═════ Extracted material
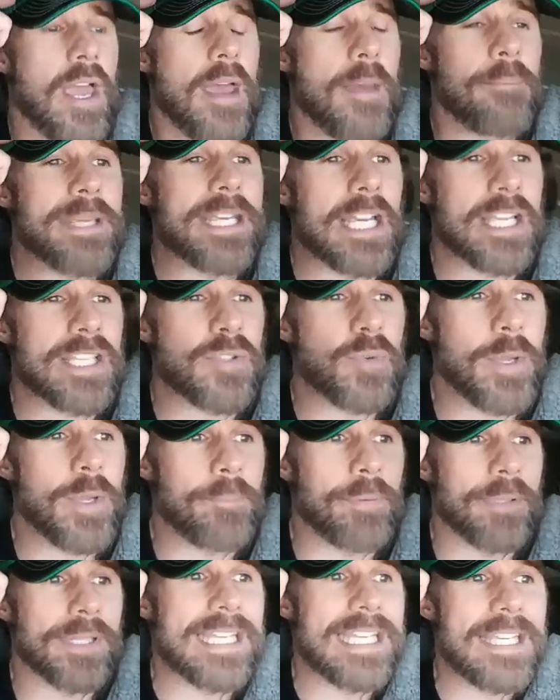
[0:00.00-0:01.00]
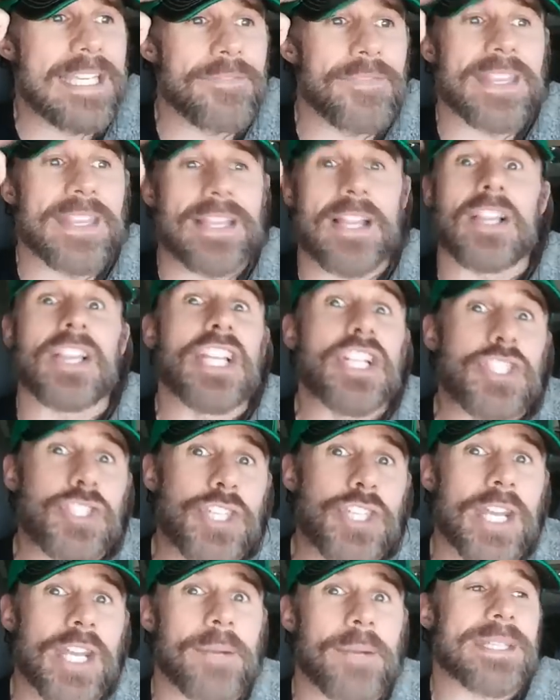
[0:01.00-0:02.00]
because we believe in the
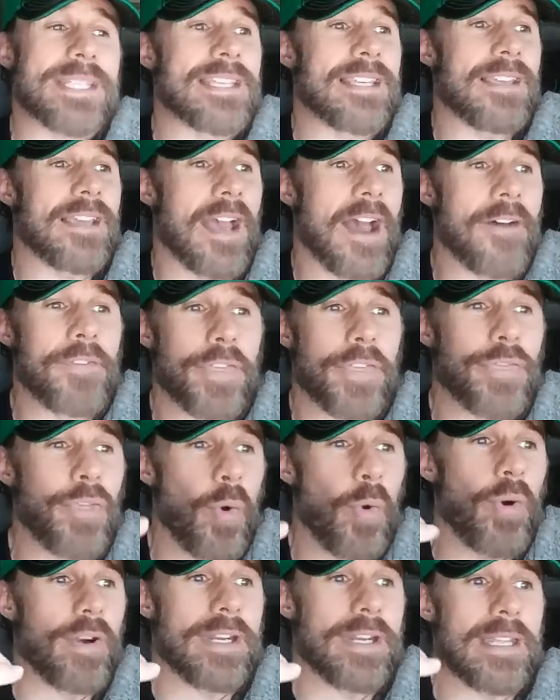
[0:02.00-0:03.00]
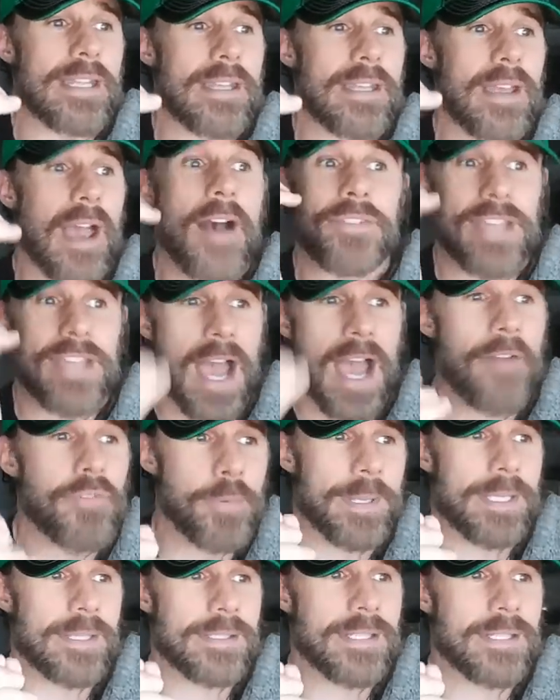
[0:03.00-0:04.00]
legitimacy of authority of
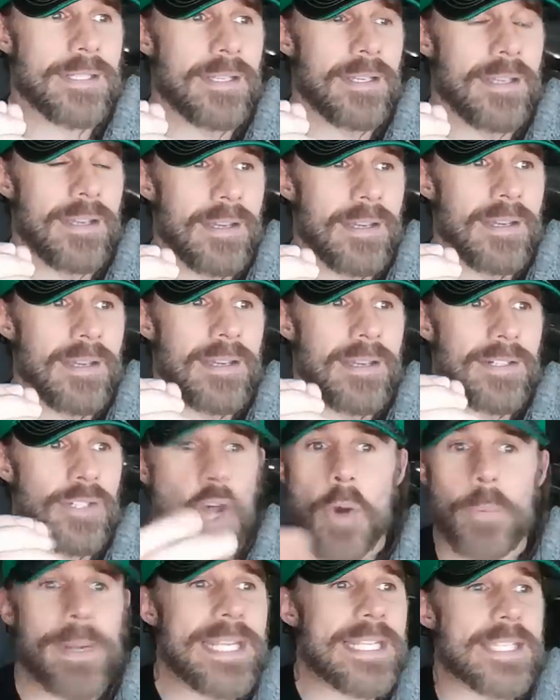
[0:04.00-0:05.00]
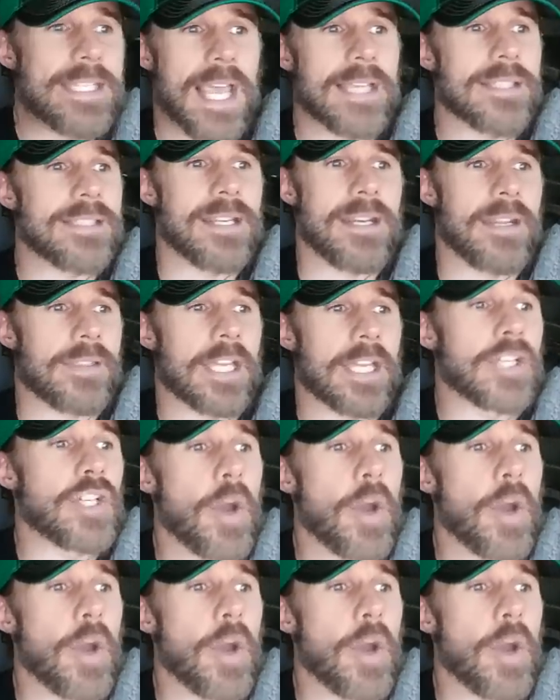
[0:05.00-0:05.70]
government, nobody says anything.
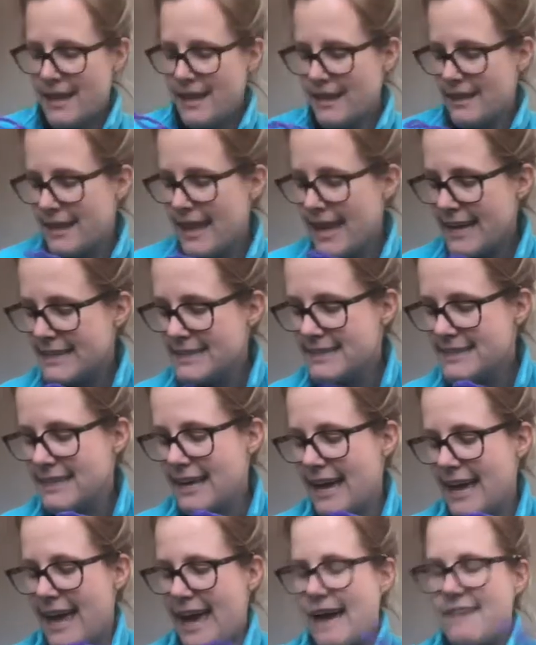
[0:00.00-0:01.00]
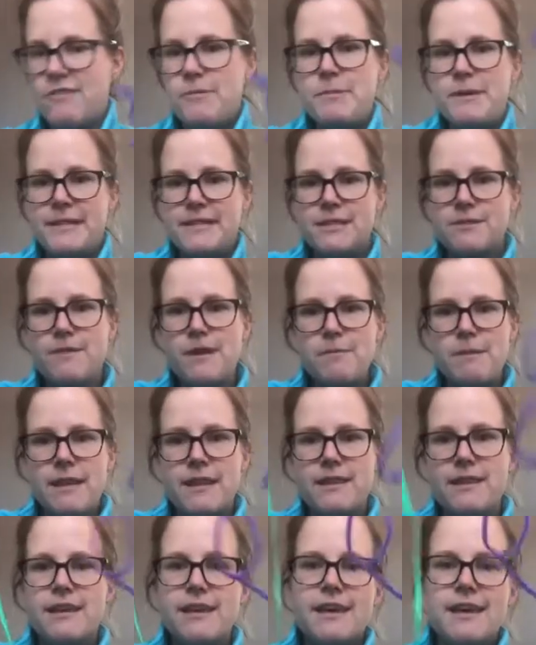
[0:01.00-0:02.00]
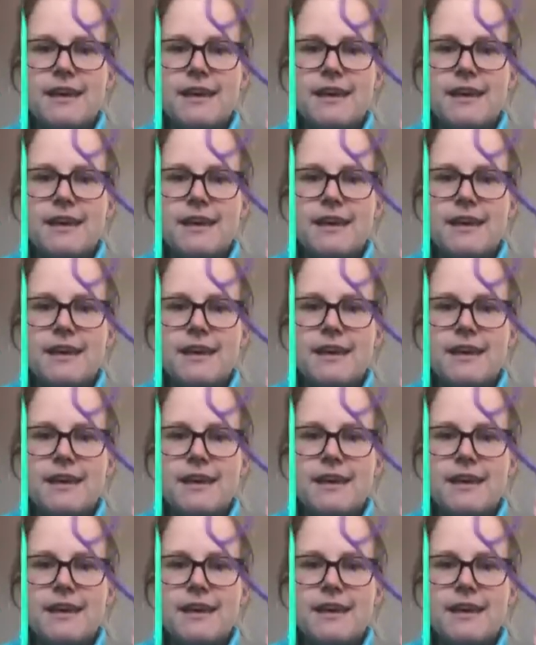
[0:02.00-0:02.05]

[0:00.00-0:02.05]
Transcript: Next, I have a piece of ribbon.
══════════
The records above, minus their pictures, are to be returned word for word.

Solution to the exercise
[0:00.00-0:01.00]
[0:01.00-0:02.00]
because we believe in the
[0:02.00-0:03.00]
[0:03.00-0:04.00]
legitimacy of authority of
[0:04.00-0:05.00]
[0:05.00-0:05.70]
government, nobody says anything.
[0:00.00-0:01.00]
[0:01.00-0:02.00]
[0:02.00-0:02.05]

[0:00.00-0:02.05]
Transcript: Next, I have a piece of ribbon.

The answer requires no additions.